When Ronnie Raymond is killed by Shadow Thief, Felicity is called to testify against Shadow Thief in court. Alongside Ed Raymond, she explains her history with Ronnie and how she learned that Ronnie had been Firestorm, choosing to make Ronnie's identity public knowledge.

===The New 52===
DC Comics rebooted its comic properties in 2011 as part of a relaunch entitled The New 52, in which Felicity Smoak was revamped to be similar to her Arrowverse counterpart. The New 52 version of Felicity Smoak is introduced in 2014 in Green Arrow #35, written by Arrow showrunner Andrew Kreisberg.
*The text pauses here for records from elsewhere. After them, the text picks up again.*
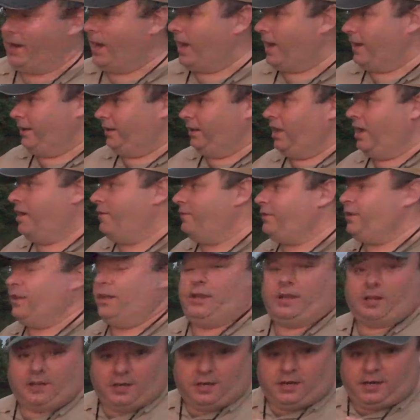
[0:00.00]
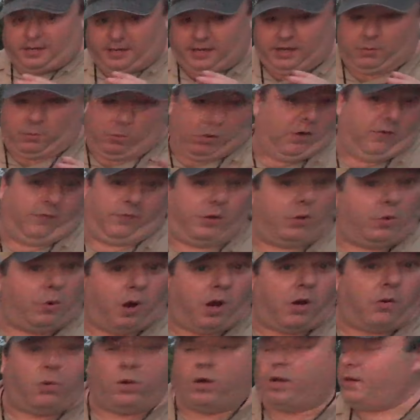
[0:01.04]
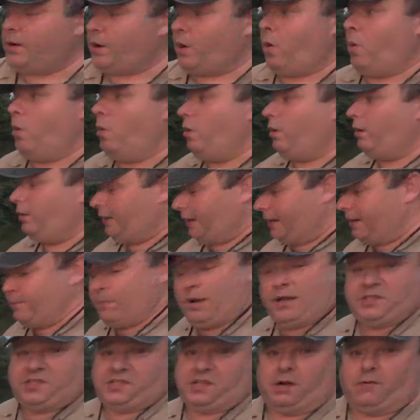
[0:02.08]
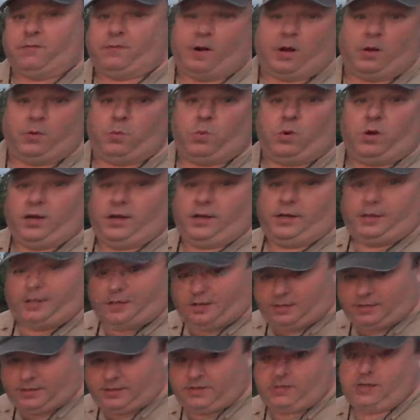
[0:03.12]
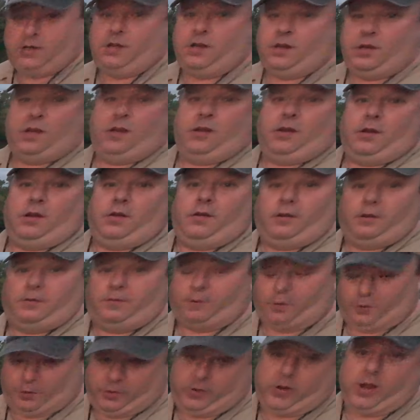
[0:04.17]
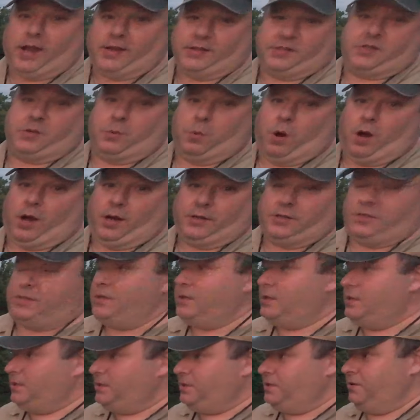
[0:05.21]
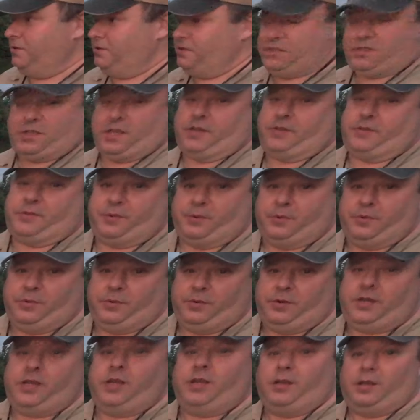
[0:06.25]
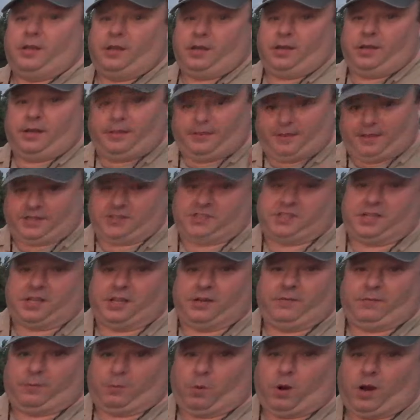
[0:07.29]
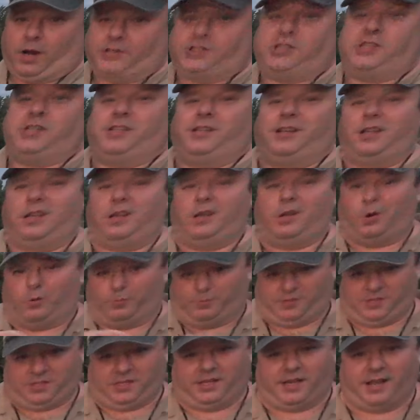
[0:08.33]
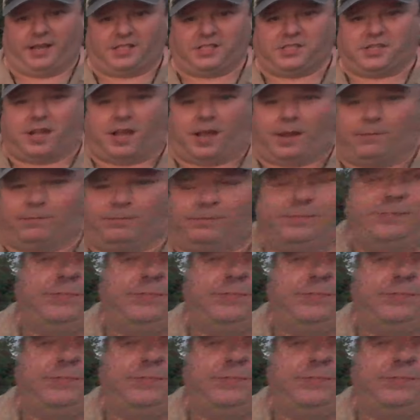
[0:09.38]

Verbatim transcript: I'd love to get one of you on one or get myself on one for you guys to watch. So stay tuned. Thanks again for watching. Hope to see you next time.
In #35, she is introduced in an end-of-issue cliffhanger as an assassin out to kill Oliver, but quickly explains that while she is a hacker-for-hire who has "done questionable things" in her past, "leading a hero to his death isn't one of them", explaining she did not know her target was Green Arrow when she accepted the job. After proving her hacker credentials by explaining to him that she knows his secret identity, as well as highly specific details from his superhero, personal, professional and family lives, she offers to become a part of his team out of a desire to help him save the city. Surmising that whoever hired her to kill Oliver has evil plans, she teams up with Green Arrow to track down her client's other target, Mia Dearden, who they discover is being pursued by Merlyn.
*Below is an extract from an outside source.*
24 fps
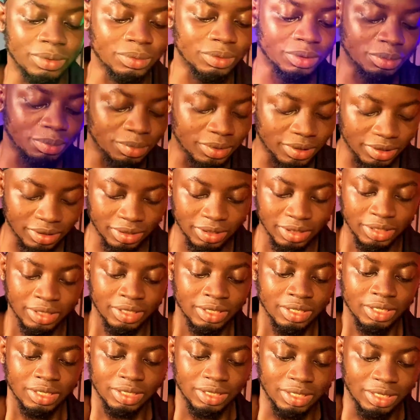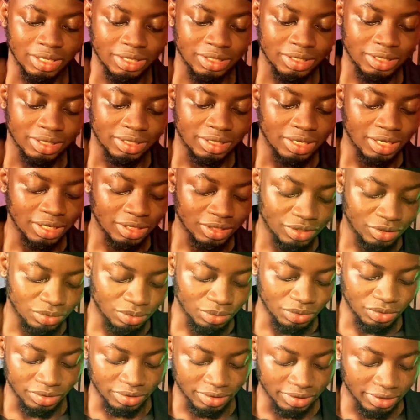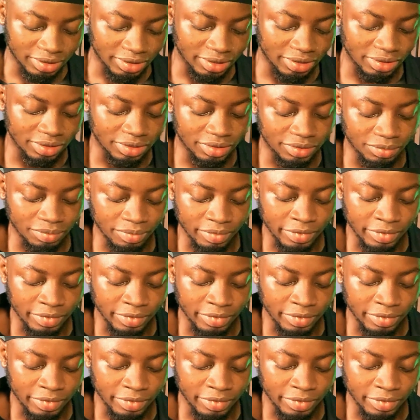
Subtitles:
will be. Then the next one is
Later in the same storyline, Felicity is arrested and placed in a supermax prison, where she shares a cell with Cheetah; it is established that Felicity had once been hired to dox Cheetah, putting the villain and her loved ones in danger. Oliver saves her from Cheetah with help from Steve Trevor. Oliver saves Mia from the man pursuing her and her father John King. Oliver also exposes him as a murderer who used bribery and corruption to control Seattle.

== Other versions ==

Felicity in DC Bombshells.

In an alternate history version of World War II depicted in DC Comics Bombshells, a young Felicity Smoak and her family are evicted from their house in Gotham City by their landlord because they are illegally taking care of their relatives, who fled Europe. The Batgirls come to the rescue, saving the Smoak family and all their belongings. Felicity and her family are later moved to a safe house, with Felicity joining the Batgirls.

==In other media==
===Arrowverse===

Emily Bett Rickards as Felicity Smoak in Arrow, as she appeared during her debut in the first-season episode "Lone Gunmen".

====Live-action====

Felicity Smoak appears in the Arrowverse, portrayed by Emily Bett Rickards. Introduced in Arrow, this version is an I.T. genius, skilled hacker and computer expert, and graduate of M.I.T. She joins Oliver Queen on his vigilante mission, and later founds her own company, Smoak Technologies. Oliver and Felicity begin a romantic relationship which eventually leads to their marriage and the birth of their daughter Mia Smoak. The character was originally introduced in the episode "Lone Gunmen" as a one-off character. Due to the positive reaction from Green Arrow actor Stephen Amell and producer Peter Roth, the character was promoted to a recurring, later main, role. The character also appears in The Flash, Legends of Tomorrow, Vixen, the crossover event "Crisis on Earth-X", and the web series Blood Rush. Rickards left Arrow at the end of its seventh season, but returned as a guest star for the series finale "Fadeout".

====Print media====
Felicity features in the digital tie-in comics to the Arrowverse series, Arrow Season 2.5, Flash Season Zero, and in Smoak Signals parts 1 and 2. She is one of the four protagonists of the two tie-in comics produced to accompany the Arrowverse crossover event Crisis on Infinite Earths, released in December 2019 and January 2020 respectively. She is also one of the protagonists in the Arrowverse tie-in novels, Arrow: Vengeance, written by Oscar Balderrama and Lauren Certo, The Flash: The Haunting of Barry Allen written by Susan and Clay Griffith, and its sequel Arrow: A Generation of Vipers as well as Arrow: Fatal Legacies, co-authored by Marc Guggenheim and James R. Tuck. Felicity also features in Barry Lyga's Crossover Crisis trilogy published in 2019, in May 2020 and in March 2021.

====Video games====
Felicity Smoak appears in Lego Batman 3: Beyond Gotham as part of the Arrow DLC pack.